Each apartment is a little puzzle of social espionage. There's a ghost in there somewhere, feeding off whatever the resident is most insecure about. You can't just walk in swinging a ray gun. You snoop. You piece together what the tenant is too embarrassed to admit out loud. Only then does the exorcism unlock, a quick bullet-hell-ish phase where you dodge stuff and pop a spectral weak point.

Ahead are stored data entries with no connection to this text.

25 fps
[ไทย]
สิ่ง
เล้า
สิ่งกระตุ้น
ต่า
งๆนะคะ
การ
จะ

Two genres bolted together, basically. Investigation, then a fast action beat. Odencat has done this kind of structural mash before with Bear's Restaurant and Fishing Paradiso, but Mousebusters looks like it wants more variety per chapter than those did. The risk is obvious. If the recon is too thin, the apartment turns into a fetch quest with a boss attached. If the action is too punishing, it shreds the cozy tone the art is selling. Their track record says they know where that line is. Whether they can hold it across a whole building of residents is the actual question.

The Chief is the tell

Here's the part the store page only hints at. The Chief, your handler back at HQ, knows more than he's saying. Odencat games almost always do this. Present something adorable, then slowly twist the knife until you realize the cute frame was hiding a story about grief, or regret, or something colder. The description outright says "just how deep does this conspiracy go," which is the studio waving at returning fans. If you've played their back catalog, you already know the late game is where these things earn their reputation.

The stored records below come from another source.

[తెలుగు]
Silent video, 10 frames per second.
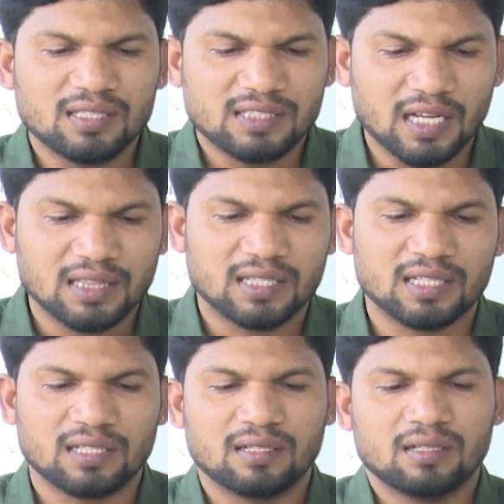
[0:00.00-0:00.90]
శరత్
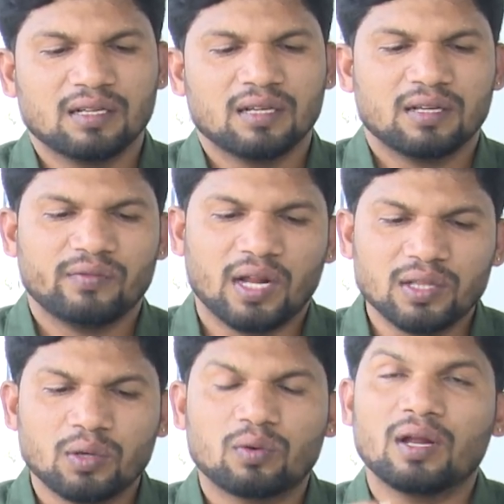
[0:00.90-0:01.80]

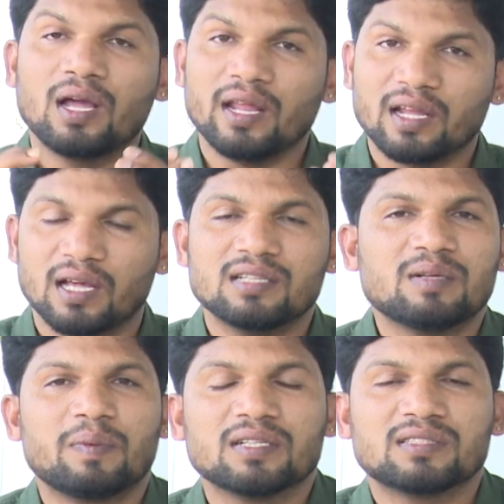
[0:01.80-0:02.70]
వీళ్ళందరూ కూడా ఆయన
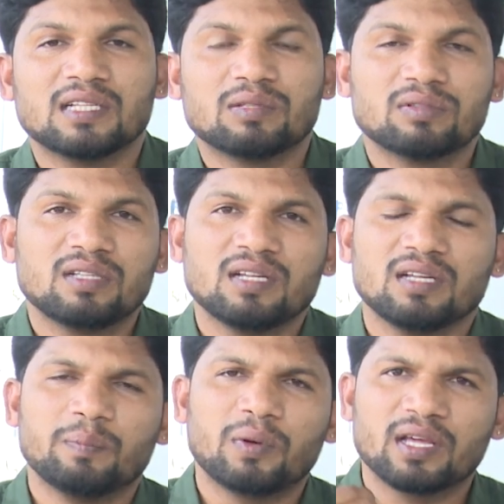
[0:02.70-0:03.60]
కలిసిన పరిస్థితి అయితే ఉంది
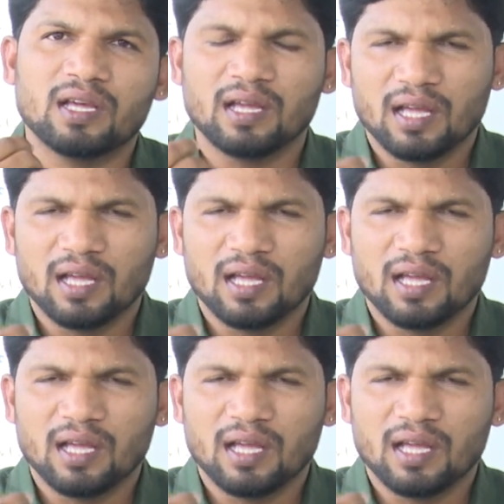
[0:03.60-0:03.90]
ఇప్పటికీ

So go in expecting Luigi's Mansion with mice and you'll probably misread what's actually happening in the back half.

What's actually known

The current Steam listing points at June 2026, which is a slip from the 2024 window the original trailer was still showing. Odencat's own site is a sparse JP/EN landing page. No devlogs, no technical breakdown, nobody parading engine specs around. That's on-brand for them. They ship when they ship and they don't really play the marketing-beats game. For a small studio working in pixel-art 2D, Switch and Steam is basically the entire viable market, and both are confirmed.

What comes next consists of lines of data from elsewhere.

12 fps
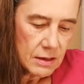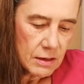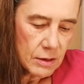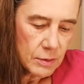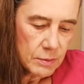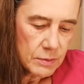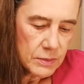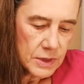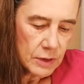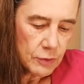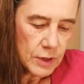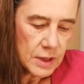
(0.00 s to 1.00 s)
Ähm,
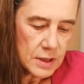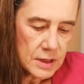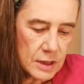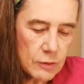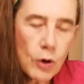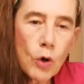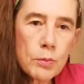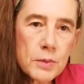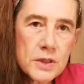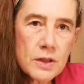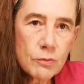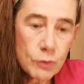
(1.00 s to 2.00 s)
definitiv auch ein
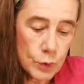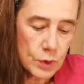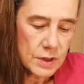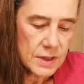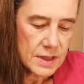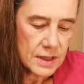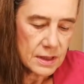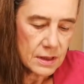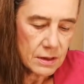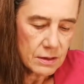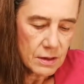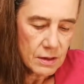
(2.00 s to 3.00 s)
bisschen
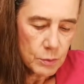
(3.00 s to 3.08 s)
würzig.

One thing worth flagging. Searching for video coverage right now is a mess. The name collides with a 2020 episode of the K-pop variety show Going Seventeen, which dominates results, plus a separate mobile puzzle game using the same title. Actual footage of Odencat's project is essentially limited to the studio's own trailer. The community-driven discovery layer that usually props up small pixel games hasn't shown up yet. Six months out from a launch window, that's a real problem.

The marketing problem

A game like Mousebusters cannot win a mass-market shove. The audience for a 4-to-6-hour pixel adventure about emotional ghosts is not the audience scrolling Steam's new-release firehose hunting the next survival-craft thing. Trying to broadcast wide is how good small games die quietly in week one, buried under whatever AA release ate the front page that Tuesday.

The realistic path is hyper-targeted. Cozy-game YouTubers who covered A Short Hike and Spiritfarer. Narrative streamers in the Omori and OFF orbit. Pixel-art TikTok accounts. The specific Japanese-indie translation community that already follows Odencat's previous work. Maybe a few hundred creators total, globally, who can actually move the needle for this exact title. Finding them by hand is grunt work, and pitching them cold without knowing whether they've already covered Bear's Restaurant is how outreach burns out by week three. This is the slot tools like CreatorFetch quietly try to fill for studios at Odencat's scale, the infrastructure for figuring out which creators in those narrow niches actually convert for cozy-but-dark pixel narratives, instead of mass-emailing every channel with "indie game" in the bio and hoping.

Should you care

If you've played anything Odencat has shipped, this is already on your list. If you haven't, Mousebusters is probably the most accessible entry point they've made. The hook is louder, the gameplay variety is wider, and the haunted-apartment frame gives them a structural excuse to keep switching things up. 2026 is a long wait for a game this small, and the lack of detailed dev communication between now and then is going to test fan patience. But the studio has earned the benefit of the doubt. They don't ship filler.